Interview: The Cadillac Three Lean Into Themselves on New Album, ‘Country Fuzz’
The Cadillac Three are a force to be reckoned with onstage. Throughout their decade together, first as the Cadillac Black and now as TC3, the trio -- Jaren Johnston, Neil Mason and Kelby Ray -- have honed their loud, riff-heavy, headbaging-ready sets, earning themselves, if not a country radio hit, a legion of dedicated fans across the globe, and a reputation for creating hard-rockin' country-influenced tunes.
"A little bit country, a little bit rock 'n' roll" and "Southern rock" were taken, so TC3 have dubbed their sound "country fuzz," also the name of their newest album, released on Friday (Feb. 7). The 16-song project, they say, gave them "plenty of time and space to tap into everything we're into."

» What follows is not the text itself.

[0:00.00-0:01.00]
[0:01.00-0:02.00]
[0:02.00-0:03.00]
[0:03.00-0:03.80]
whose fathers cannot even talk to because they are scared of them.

"From the first song to the end, it's kind of everything we've done since the first record to now," Johnston tells The Boot. Adds Ray, "Between all the lyric stuff and then musically, [the] genre-influenced stuff, that's why it's country fuzz."
Sonically and lyrically, there's plenty of what those familiar with the Cadillac Three's singles ("The South," "Party Like You") will expect -- but they also get a little weird. Pass the album's midpoint and you'll find the revved-up, super-fun "Blue El Camino," the slinky, sexy "Heat" and the prog rock-tinged "Whiskey and Smoke," based around a riff Johnston had been playing around with and a title that was almost too obvious.

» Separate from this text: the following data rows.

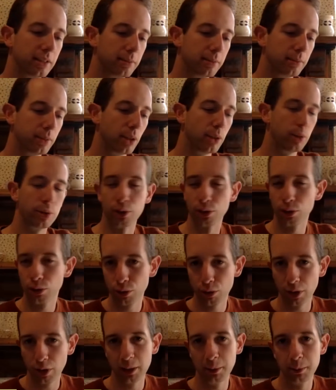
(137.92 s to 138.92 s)
older
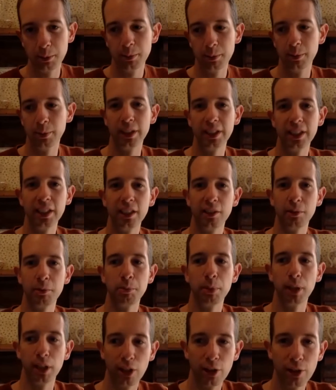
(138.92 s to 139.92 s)
scrim, and then
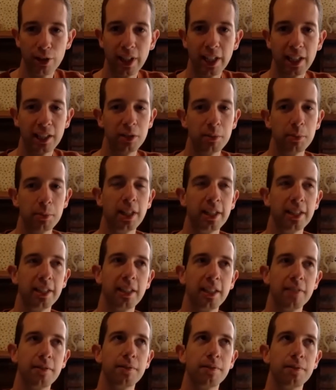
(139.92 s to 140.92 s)
below that you might
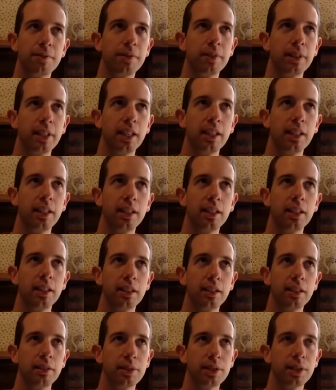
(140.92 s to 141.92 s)

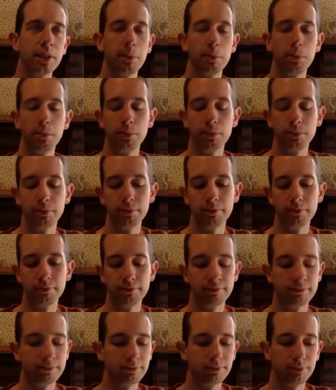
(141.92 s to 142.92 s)
have
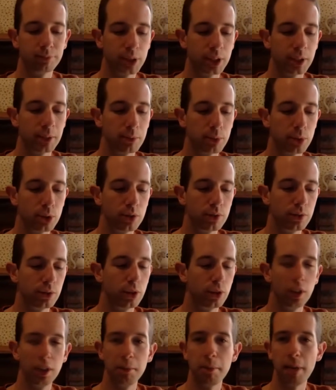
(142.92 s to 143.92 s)
some sort of
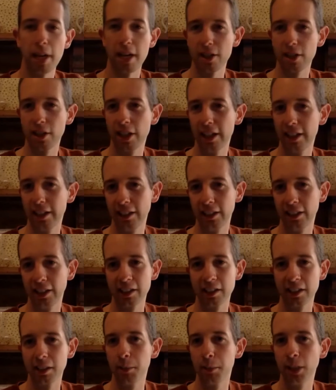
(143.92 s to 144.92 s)
early match lining
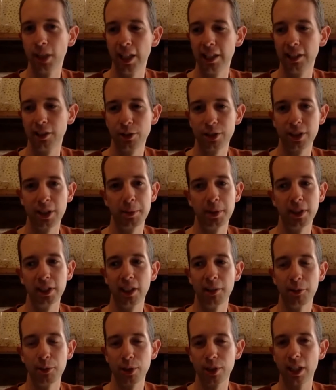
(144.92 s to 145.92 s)
like timber lining or something
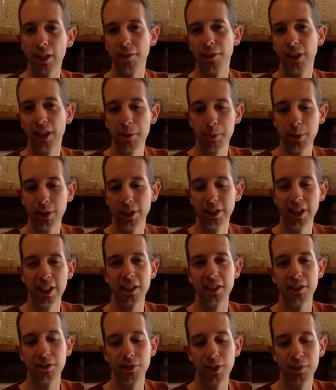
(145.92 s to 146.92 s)
that was covered up in the
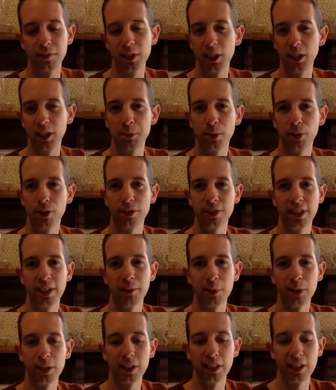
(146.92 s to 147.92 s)
1950s because
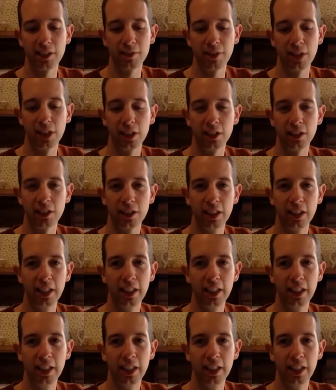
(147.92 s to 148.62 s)
that went out of fashion.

"I realized I hadn't written "Whiskey and Smoke" as a title, and I was like, 'What the f--k?! I've gotta get on that,'" Johnston deadpans. "I just went as far as I could with it. That's one of my favorite things to do. I love playing it live, too."
Indeed, Country Fuzz ebbs and flows in a similar way to the band's setlists. Mason says he and his bandmates, who produced the project, "thought about this record from a live perspective a lot," and the three musicians used the lengthy track list to, so to speak, stretch out.

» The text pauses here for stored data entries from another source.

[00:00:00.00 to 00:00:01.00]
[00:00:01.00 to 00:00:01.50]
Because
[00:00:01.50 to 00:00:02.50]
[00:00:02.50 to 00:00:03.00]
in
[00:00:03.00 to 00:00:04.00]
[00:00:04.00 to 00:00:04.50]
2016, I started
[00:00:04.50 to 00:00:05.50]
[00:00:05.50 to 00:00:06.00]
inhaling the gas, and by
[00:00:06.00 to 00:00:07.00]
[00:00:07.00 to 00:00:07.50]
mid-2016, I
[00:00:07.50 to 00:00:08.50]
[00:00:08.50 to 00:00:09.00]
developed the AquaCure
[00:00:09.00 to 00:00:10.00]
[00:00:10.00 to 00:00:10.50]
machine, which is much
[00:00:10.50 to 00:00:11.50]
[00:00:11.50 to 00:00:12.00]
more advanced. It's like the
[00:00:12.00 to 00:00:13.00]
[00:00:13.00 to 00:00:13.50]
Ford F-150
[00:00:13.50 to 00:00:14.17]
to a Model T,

"It makes perfect sense for our band, if you think about it, that we'd have a song as tongue-in cheek as "Hard Out Here ...," and then one that's talking about what "Labels," [the album's seventh track], is talking about," Johnston muses.
"I think ["Labels"] just comes from us wanting to push ourselves, boundary-wise, not only musically but lyrically," Mason explains. "We try on a lot of different songs, kind of like you'd try on a jacket: 'Is this cool? Does this fit? Is this something we'd want to say?'"
TC3's live version "Hard Out Here for a Country Boy," filmed as part of Taste of Country's RISERS series, will give you a good look at what their live shows are like (press play above to watch). The tongue-in-cheek tune features both Travis Tritt and Chris Janson.
"That's the most glued-together situation that happened at the very end," Johnston admits. Adds Mason, "It feels pretty perfect, the combination of our vibe and Travis and all that he's known for, and then Janson kind of being somewhere between the new Travis and Hank [Williams] Jr."
Janson's harmonica line on the song's studio version was pure chance, too. "He just sent it," Ray shares. We didn't ask for it."
Live, though, there's no harmonica, no Tritt, no Janson -- just Johnston, Mason and Ray and their instruments.
"I think one of the things that's cool about our band, is we have our own sound, and it's made up of the fact that it's just the three instruments," Mason says. "I think that it will always be the thing that the Cadillac Three sounds like ... but it doesn't mean we won't try and shake it up a little bit."